I also worry about the time missed in education. Presumably, medical schools require a certain grade in eg chemistry, because that standard is necessary to succeed in the course. So last years y13s, who lost the last few months of their a levels and were awarded questionable grades - are they actually at the right standard for the courses they progress to? Even more so for current y13s who lost a term last year and will quite possibly lose more time this year, if they haven’t already. No matter how grades are awarded, those kids haven’t been able to learn as much and surely that’s got to be a disadvantage.

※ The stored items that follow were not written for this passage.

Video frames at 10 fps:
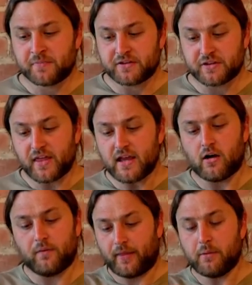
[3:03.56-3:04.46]
So they
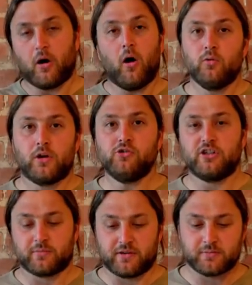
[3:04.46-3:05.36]
are, they were old
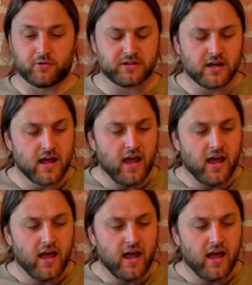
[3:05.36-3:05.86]
coaches by this point.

ArtieFufkinPolymerRecords · 27/12/2020 19:44

[quote hammeringinmyhead]@TheGreatSloth Agree completely. Yes, we have all been affected, but there was an awful lot of handwringing about elderly people living alone, families cooped up in flats with no garden, single parents, NHS workers - and yet when it's either teachers or anyone under 25 on here who has suffered ill effects it's tough shit.[/quote]
Agree with this.

Young adults have definitely had to give up the most as far as restricting their normal activities for the benefit of others.

loulouljh · 27/12/2020 19:46

Definitely agree......they have been forgotten.

firstimemamma · 27/12/2020 19:46

@hammeringinmyhead there are absolutely zero baby and toddler groups anywhere near me and that's been the case since March. Literally nothing.